Most important concepts

This post covers 10 most SQL , Python , NoSQL, Data Design Concepts

Apr 19, 2025

A while ago, I provided a SQL database with over 800 questions for practice. And someone asked me , “Can you just provide 10 questions which I can study to clear SQL interviews?”. And what could I honestly say. Like 10 questions, wouldn’t even probably clear the 10th standard board exams. And even if say, it helped clear an interview, when you start the job, you would still need to learn everything. And over course of 8 years, I have learned this. Interviews are literally just testing ability and skill. On the job will require you to know the skills to build the applications or else, you may not be at the company for very long. So, while I couldn’t provide 10 questions per se, I at least provided 6+ important concepts which would help you. And why just restrict to SQL, I even provided the concepts for PySpark and Data Design along with resources to study.

SQL Concepts. :

Keys in SQL:

Keys play a vital role in establishing relationships and maintaining data integrity in SQL databases:

Primary Key: Serves as a unique identifier for each record in a table. No two rows can share the same primary key. Primary and foreign keys are used in over 85% of relational databases to enforce relationships and minimize data duplication.
Foreign Key: Establishes a connection between two tables by referencing the primary key of another table. As of 2024, foreign key constraints remain essential for maintaining referential integrity, particularly in distributed systems like microservices.
Unique Key: Guarantees that all entries in a column are distinct, while still allowing for a single NULL value.

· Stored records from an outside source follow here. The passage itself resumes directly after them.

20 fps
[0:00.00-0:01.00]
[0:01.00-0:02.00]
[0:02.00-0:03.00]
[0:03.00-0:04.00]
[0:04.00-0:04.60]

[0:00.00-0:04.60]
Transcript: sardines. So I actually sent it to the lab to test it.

Composite keys are frequently applied in complex databases—particularly in composite indexing—to improve query performance and uphold hierarchical data structures.

JOINS :

Joins are actually the most critical concepts and asked in every interview. They are the lifeblood of SQL and I can explain it myself. But this resource does a terrific job of explaining :

So, just linking it here : https://medium.com/@johnnyJK/understanding-sql-joins-a-comprehensive-guide-88bab3457270

Subqueries in SQL:

A subquery is a query written inside another SQL query. It’s usually placed in the WHERE clause to help filter results using data from a different table.

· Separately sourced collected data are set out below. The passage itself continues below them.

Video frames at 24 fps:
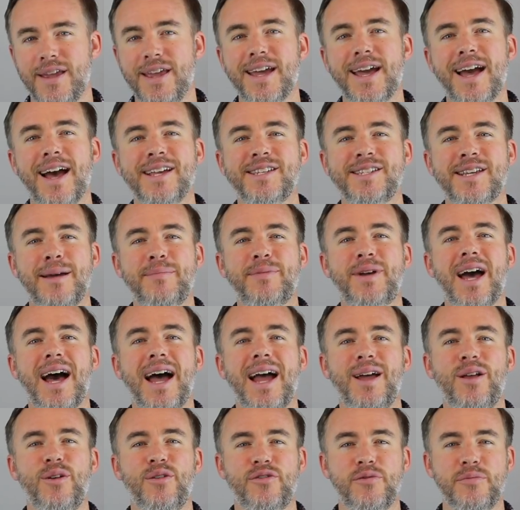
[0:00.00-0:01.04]
Hey guys, I'm
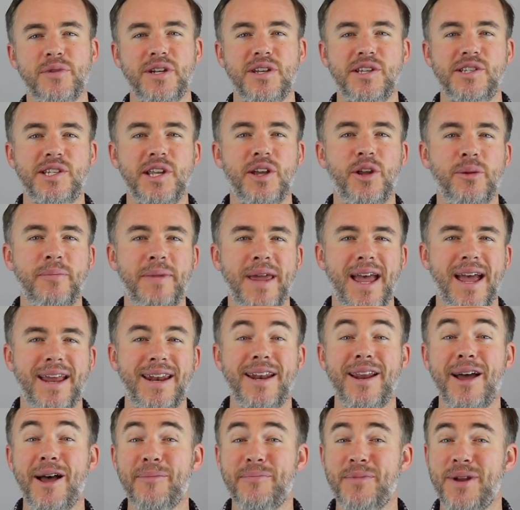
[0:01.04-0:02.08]
Kyle from The Distilled Man,
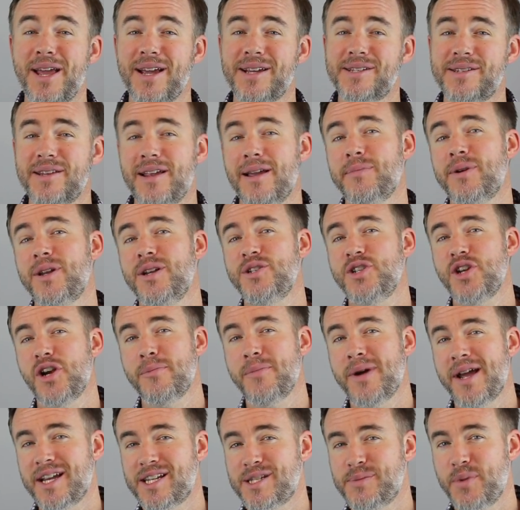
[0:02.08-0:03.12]
and up next I'm going to share
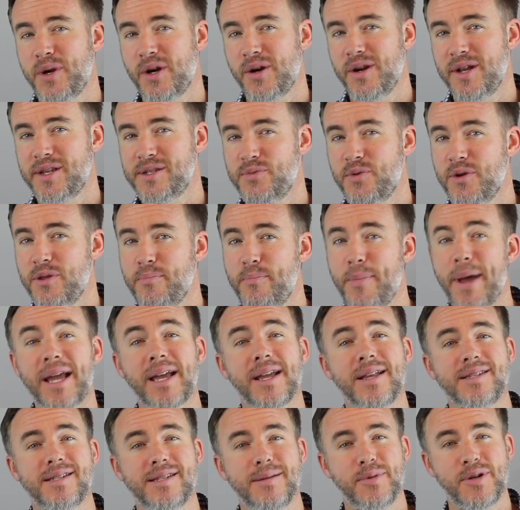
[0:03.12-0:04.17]
my experience with
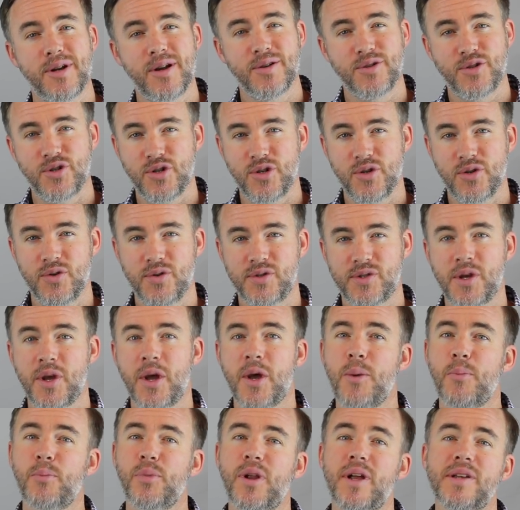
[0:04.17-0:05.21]
Beckett Simonon shoes,
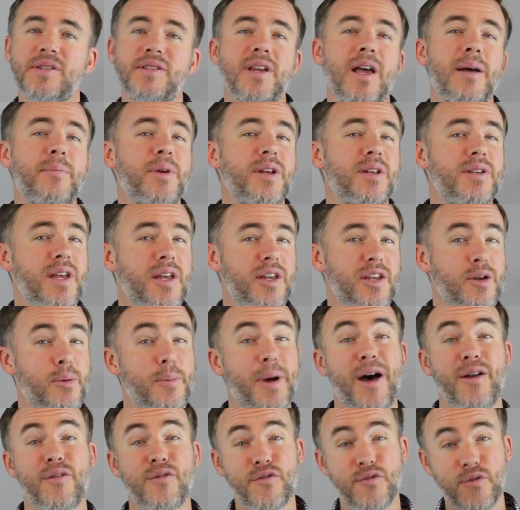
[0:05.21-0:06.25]
plus I'm going to tell you
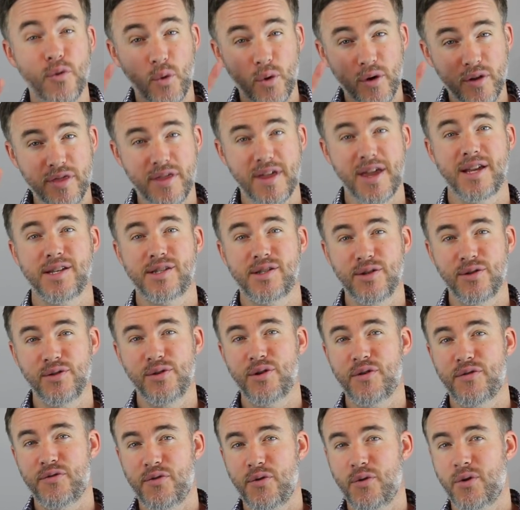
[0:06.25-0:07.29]
about four things to
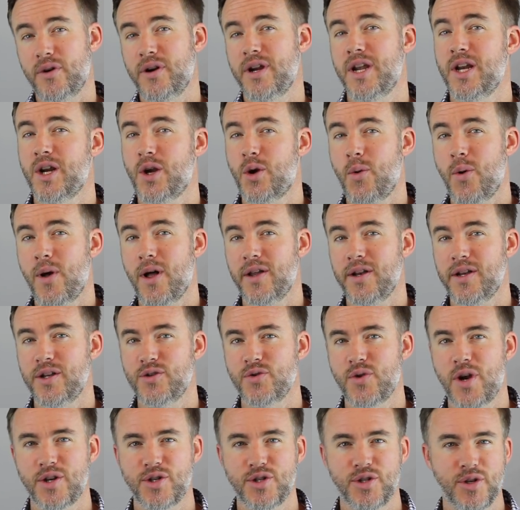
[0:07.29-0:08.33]
look for in a quality dress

Example: If you want to find customers who have placed orders, but the order details are in another table, you can use a subquery to first get the relevant CustomerID values from the orders table, then use that to filter the customers.

SELECT Name FROM Customers

WHERE CustomerID IN (

    SELECT CustomerID

    FROM Orders

);

Window Functions

Window functions allow calculations across rows relative to the current row, without grouping rows.

Examples:

ROW_NUMBER(), RANK(), DENSE_RANK(), LAG(), LEAD()

Here are clear and structured SQL practice questions that you can directly use to practice each window function (ROW_NUMBER(), RANK(), DENSE_RANK(), LAG(), LEAD()). These questions include realistic table and column names and are designed similarly to medium-level LeetCode or HackerRank challenges

RANK()

RANK() is a window function that assigns a rank to each row within a group based on a specific order. If two rows have the same value, they receive the same rank, and the next rank is skipped.

SELECT 
  Region,
  Salesperson,
  Revenue,
  RANK() OVER (
    PARTITION BY Region 
    ORDER BY Revenue DESC
  ) AS RankInRegion
FROM Sales;

Partitioning (PARTITION BY)

PARTITION BY is used with window functions (like RANK()) to divide the data into separate groups, similar to GROUP BY, but it doesn’t collapse rows. Instead, it performs calculations within each partition.

SELECT 
  Department,
  Employee,
  Salary,
  AVG(Salary) OVER (PARTITION BY Department) AS AvgSalaryInDept
FROM Employees;

PARTITION BY Department tells SQL to calculate the average salary separately for each department.
The result does not collapse rows (like GROUP BY would), so you can still see individual employee data.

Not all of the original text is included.